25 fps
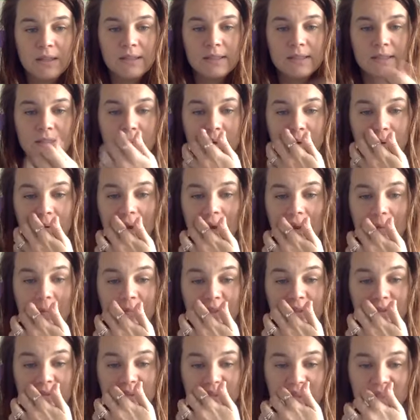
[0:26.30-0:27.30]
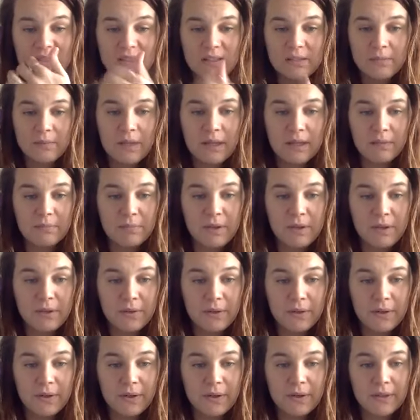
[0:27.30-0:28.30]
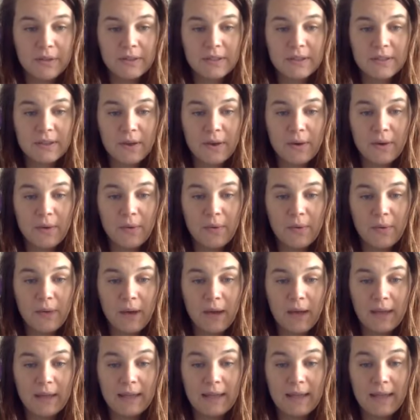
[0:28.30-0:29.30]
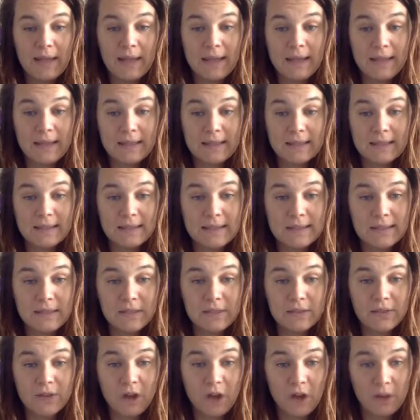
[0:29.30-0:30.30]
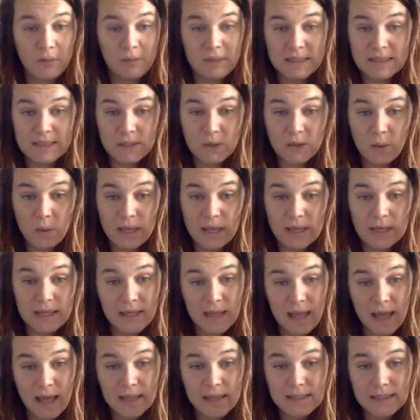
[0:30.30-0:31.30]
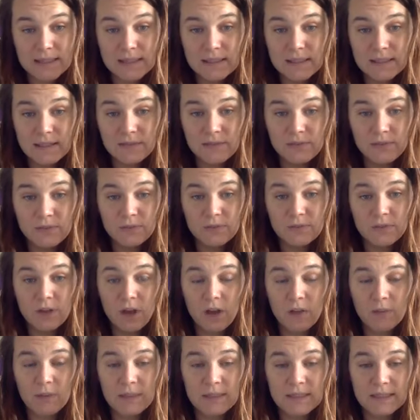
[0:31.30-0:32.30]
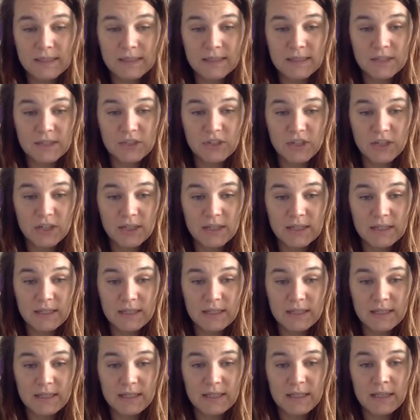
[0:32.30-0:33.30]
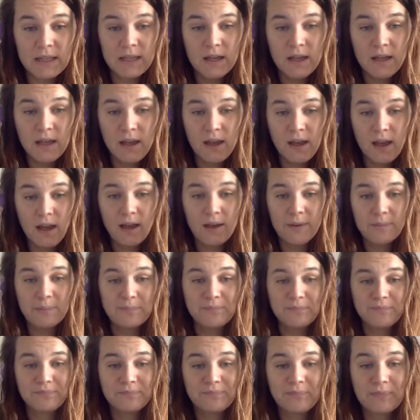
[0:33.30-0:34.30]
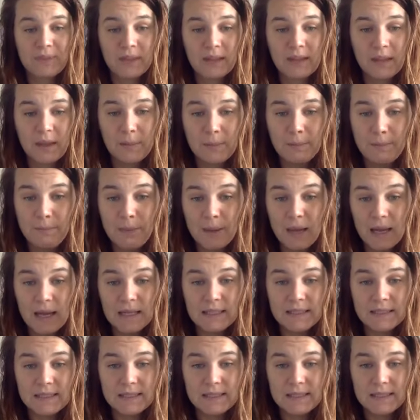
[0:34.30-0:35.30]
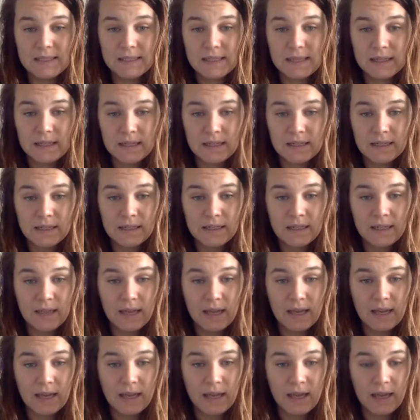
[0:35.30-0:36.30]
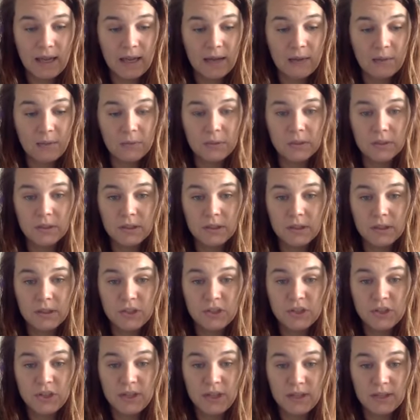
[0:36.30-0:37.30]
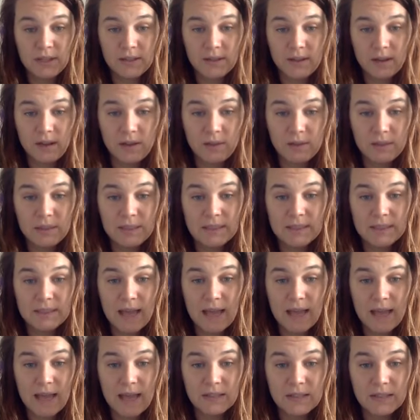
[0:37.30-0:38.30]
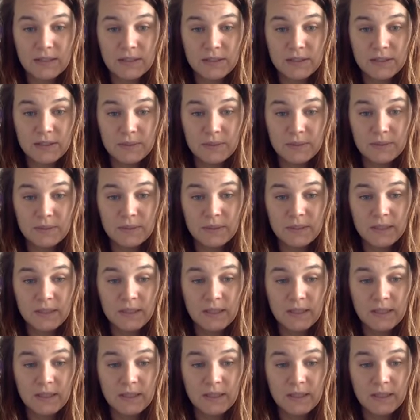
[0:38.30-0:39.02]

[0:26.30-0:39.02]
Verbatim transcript: So I'm doing this on my computer, so I can't see your comments quite yet if you've commented and checked in, um, but I will check the comments as soon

________________________

#### What needs to be done:
Nothing but the lines from the one holding "[0:36.30-0:37.30]" to the end of the entries above should be echoed, exactly and with both ends included; omit the pictures.

#### Worked solution:
[0:36.30-0:37.30]
[0:37.30-0:38.30]
[0:38.30-0:39.02]

[0:26.30-0:39.02]
Verbatim transcript: So I'm doing this on my computer, so I can't see your comments quite yet if you've commented and checked in, um, but I will check the comments as soon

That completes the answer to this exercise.